§ TASK STATEMENT
Return, word for word, every line starting at the line with "[11:35.13-11:35.46]" and ending at the final line of the entries; skip the pictures.

§ DATA SECTION
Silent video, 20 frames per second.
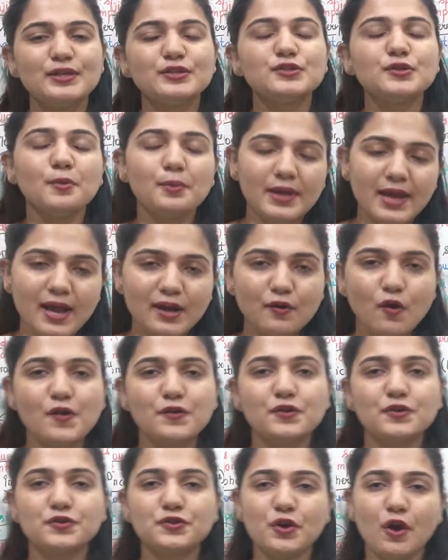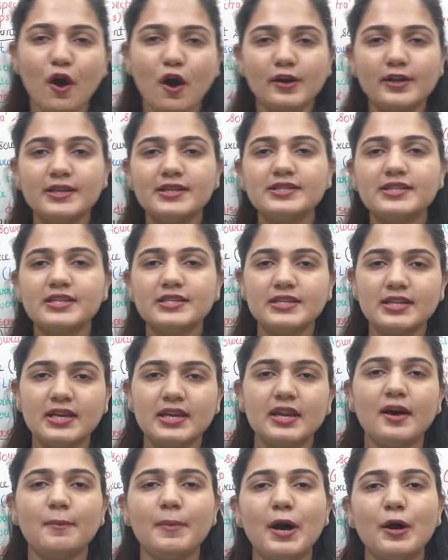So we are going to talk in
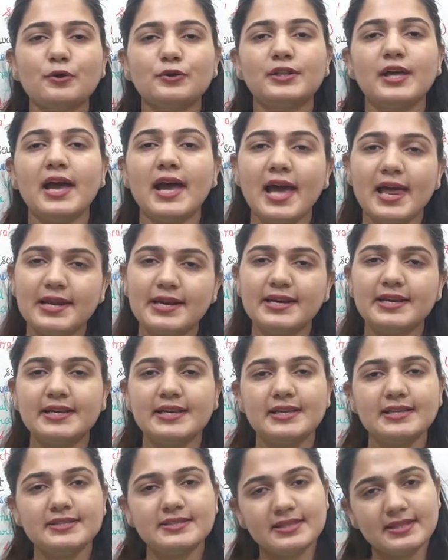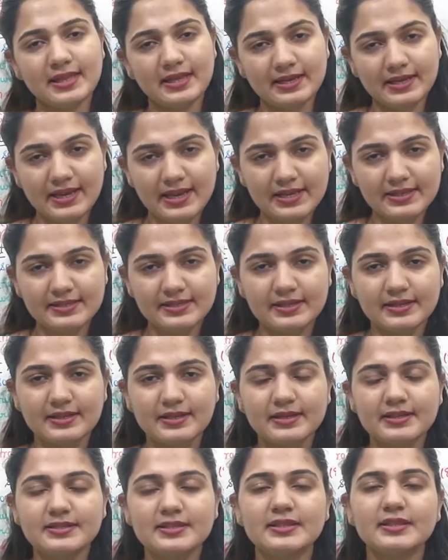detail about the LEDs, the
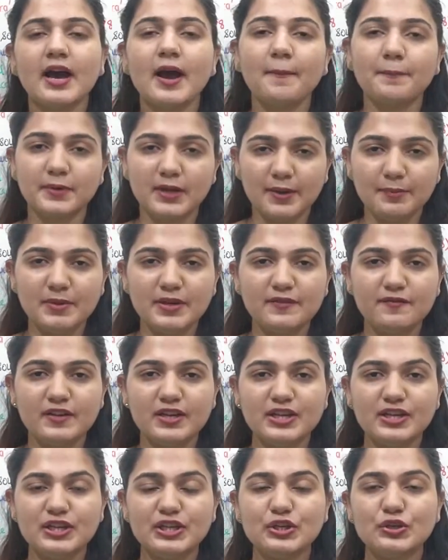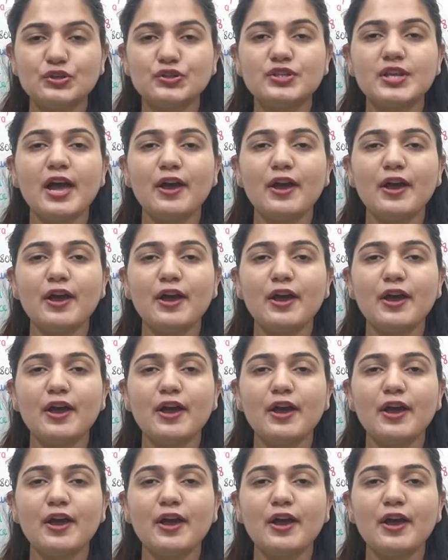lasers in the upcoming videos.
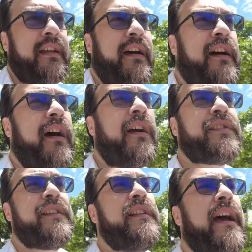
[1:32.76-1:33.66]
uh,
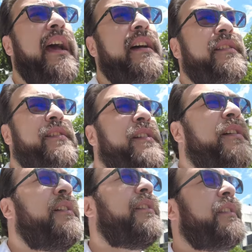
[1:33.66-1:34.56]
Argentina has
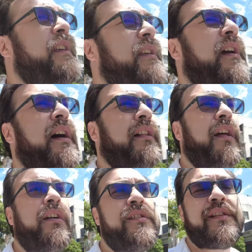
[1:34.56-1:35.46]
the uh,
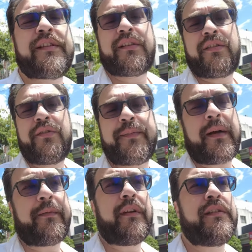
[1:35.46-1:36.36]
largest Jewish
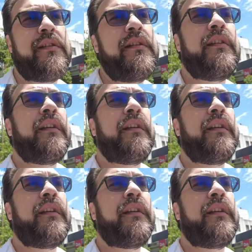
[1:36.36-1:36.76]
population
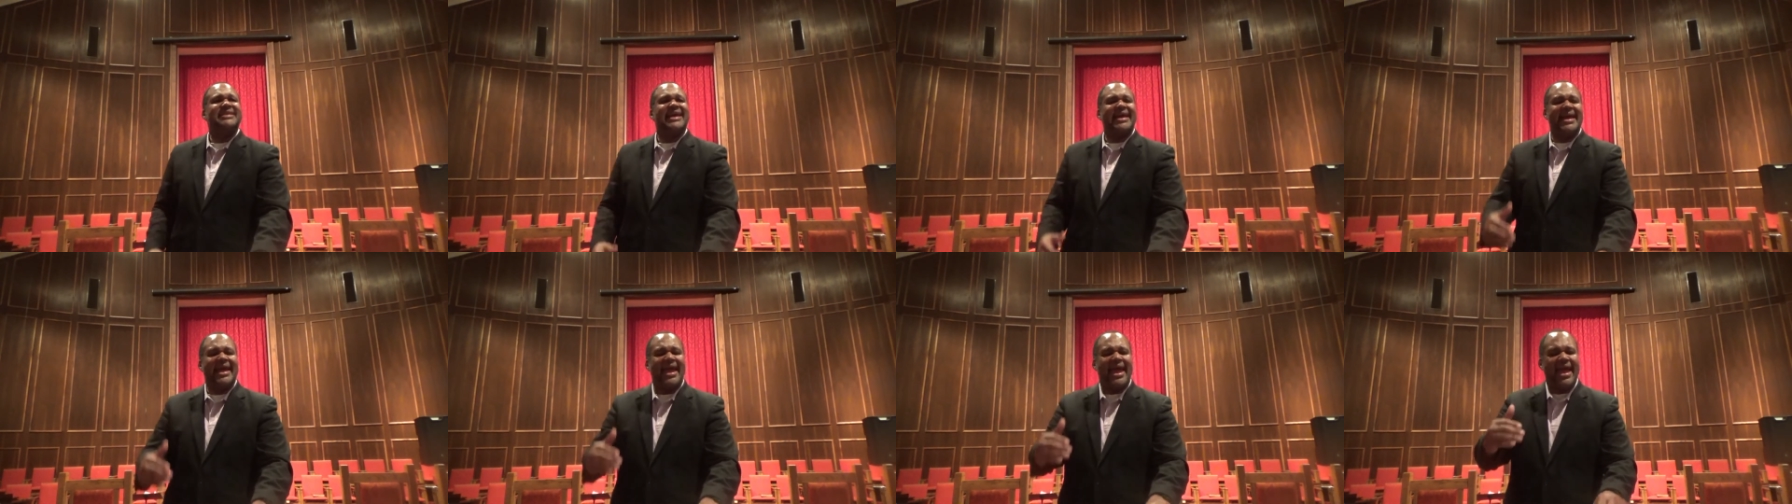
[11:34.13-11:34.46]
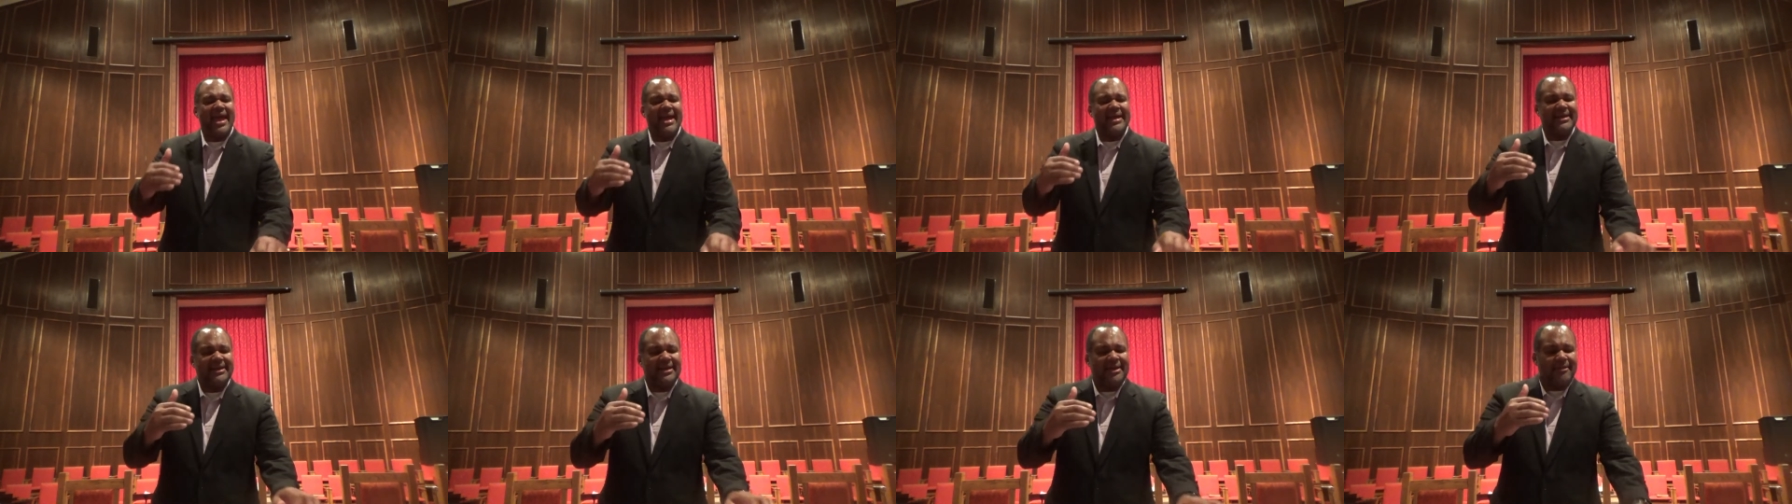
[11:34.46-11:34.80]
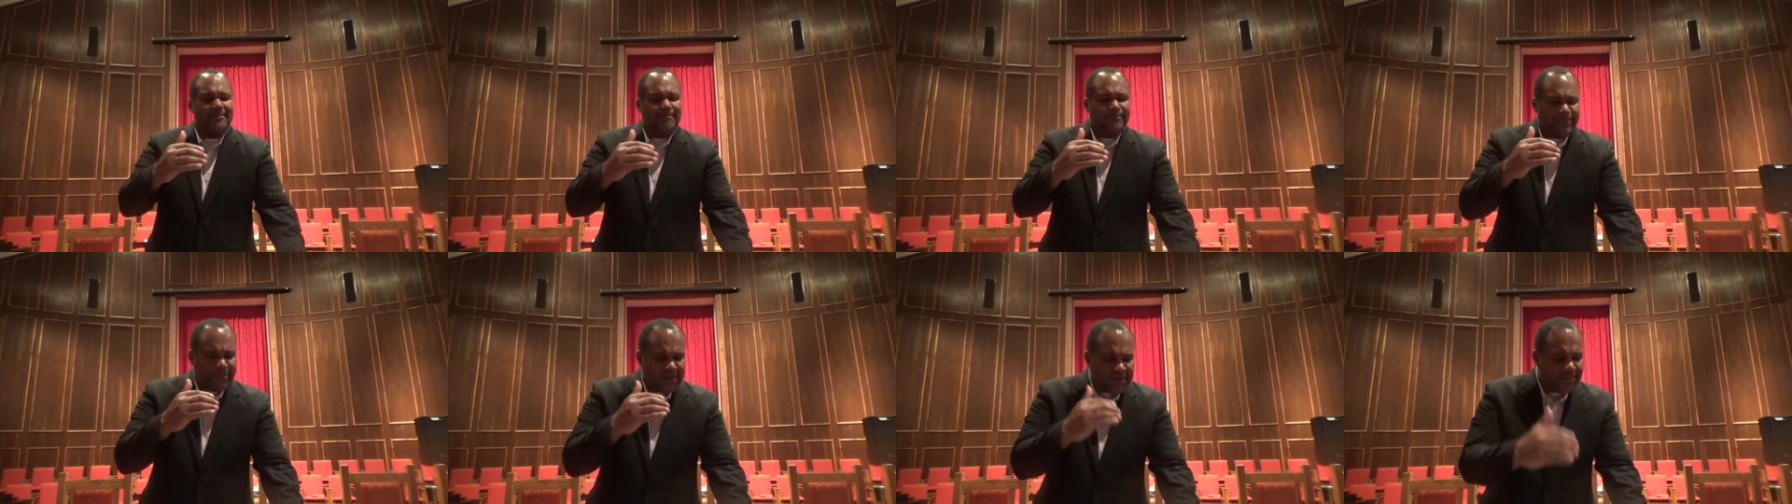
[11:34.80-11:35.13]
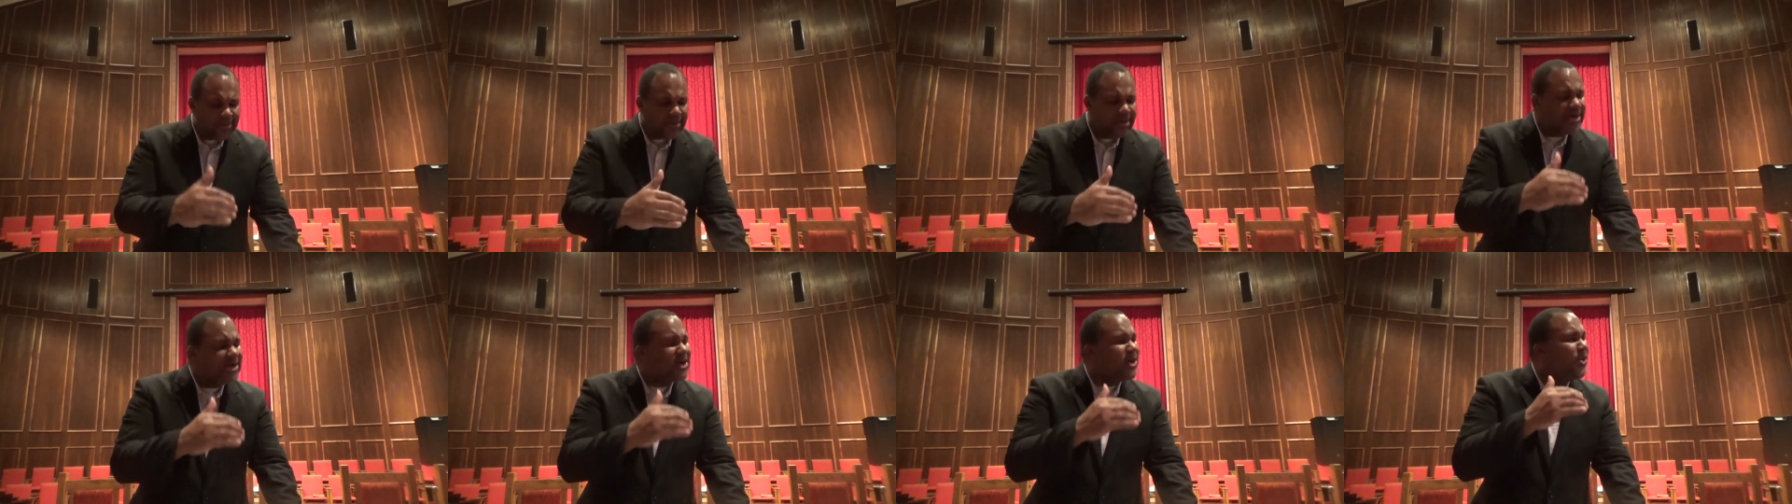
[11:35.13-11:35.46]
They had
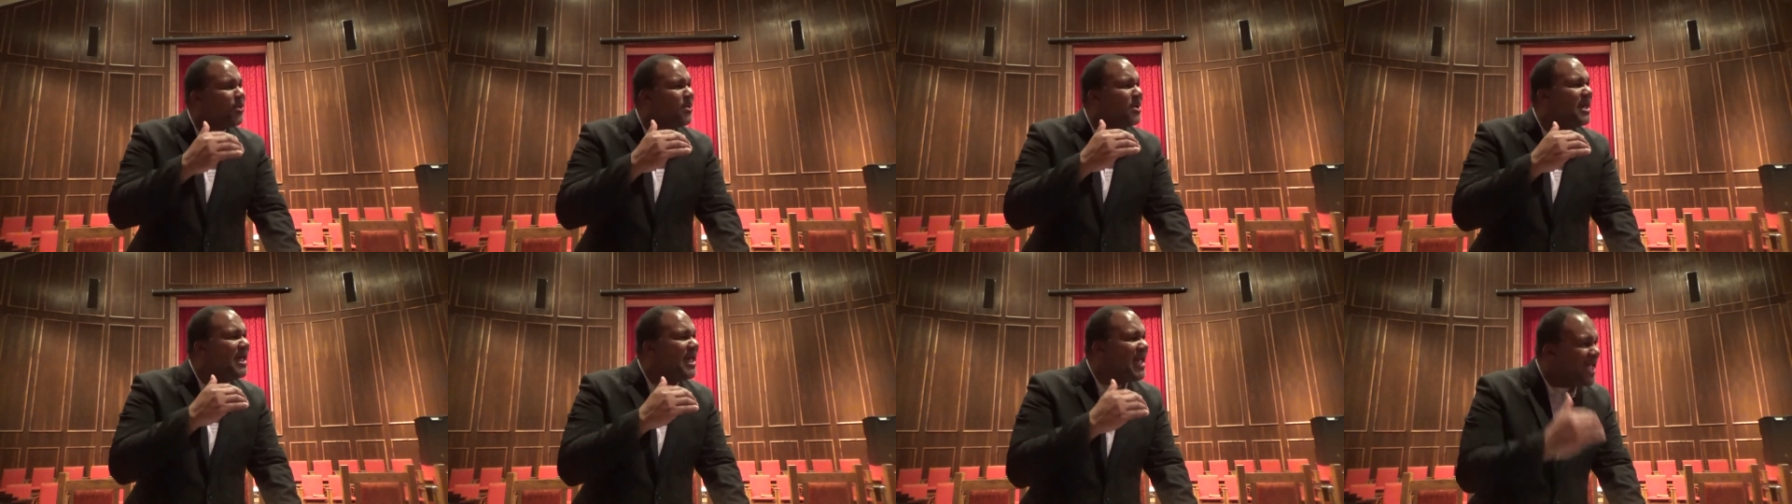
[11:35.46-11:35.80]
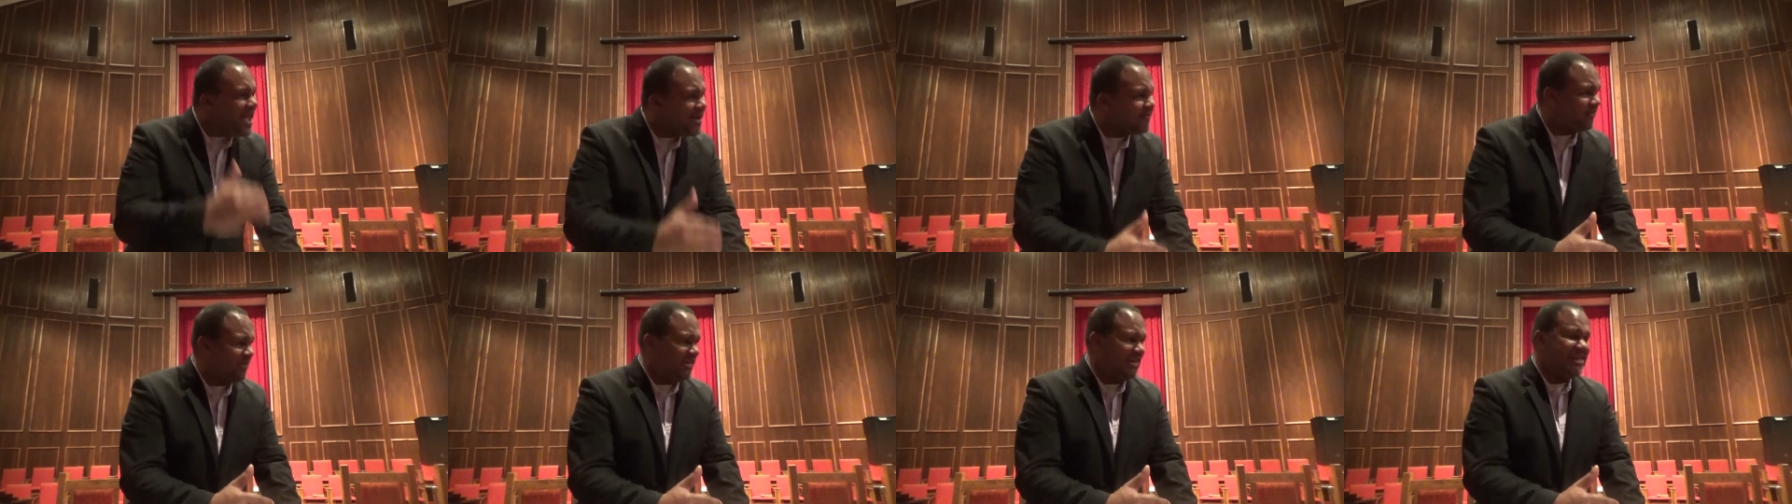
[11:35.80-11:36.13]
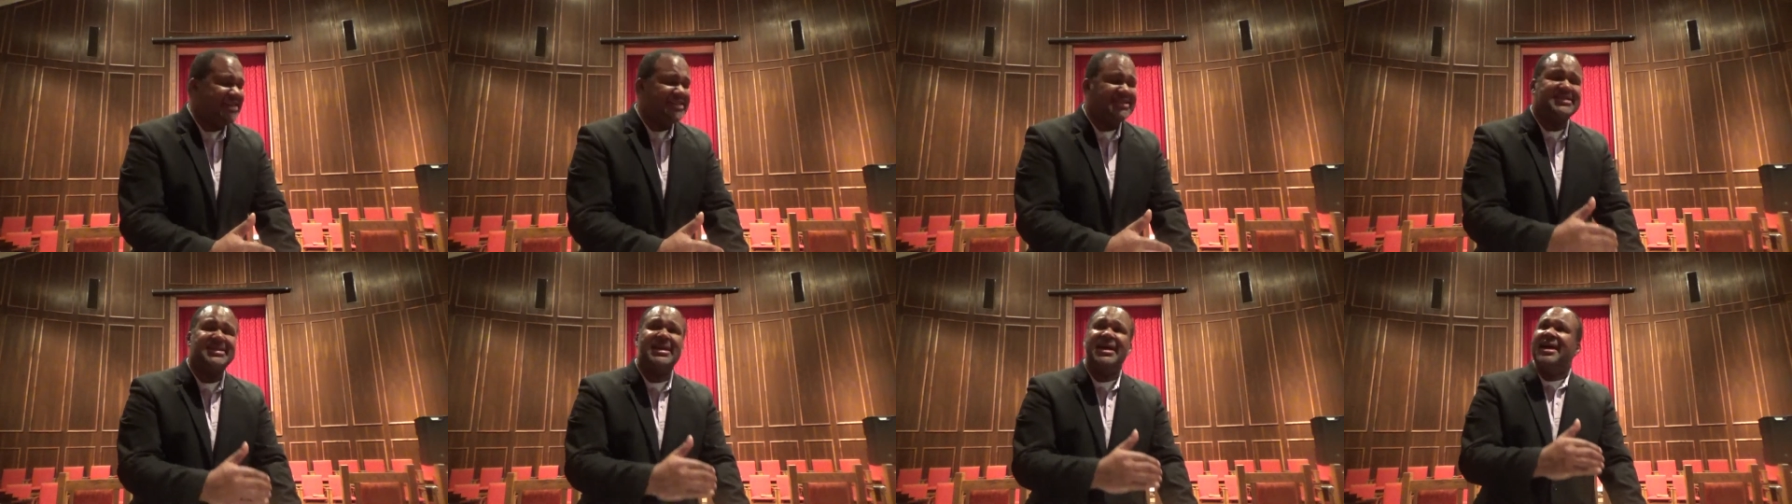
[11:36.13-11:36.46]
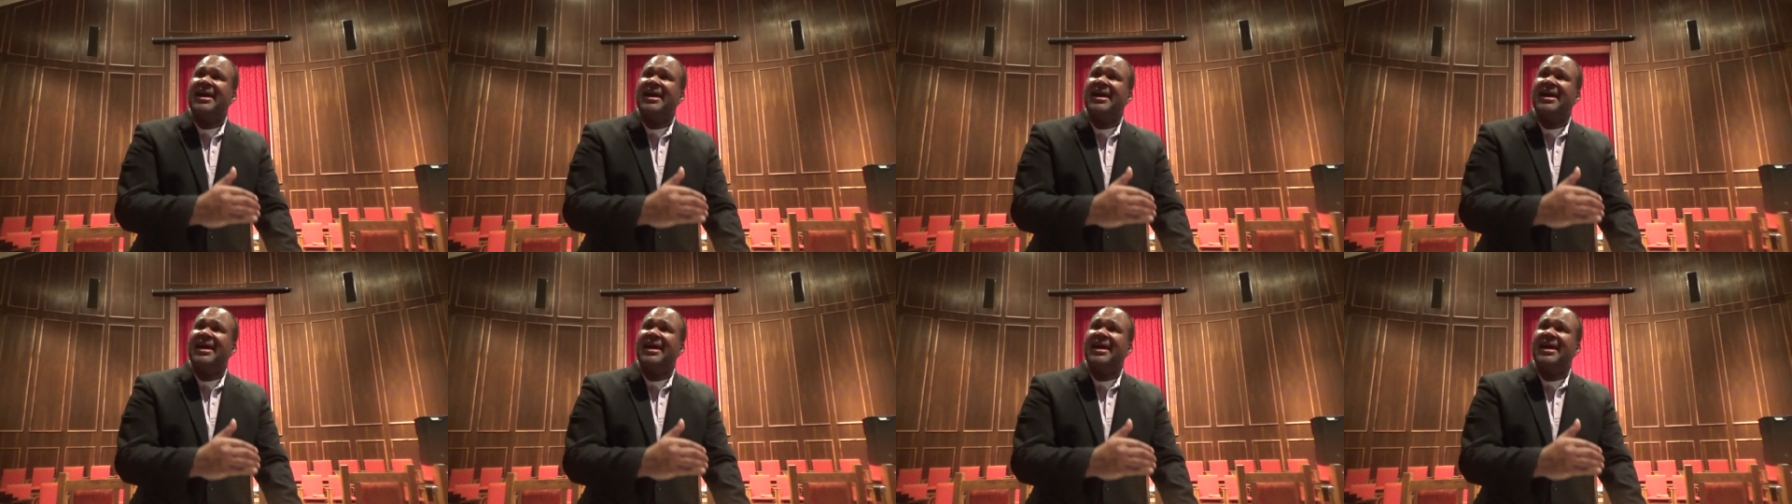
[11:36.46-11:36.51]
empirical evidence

§ SOLUTION TO THE PROBLEM
[11:35.13-11:35.46]
They had
[11:35.46-11:35.80]
[11:35.80-11:36.13]
[11:36.13-11:36.46]
[11:36.46-11:36.51]
empirical evidence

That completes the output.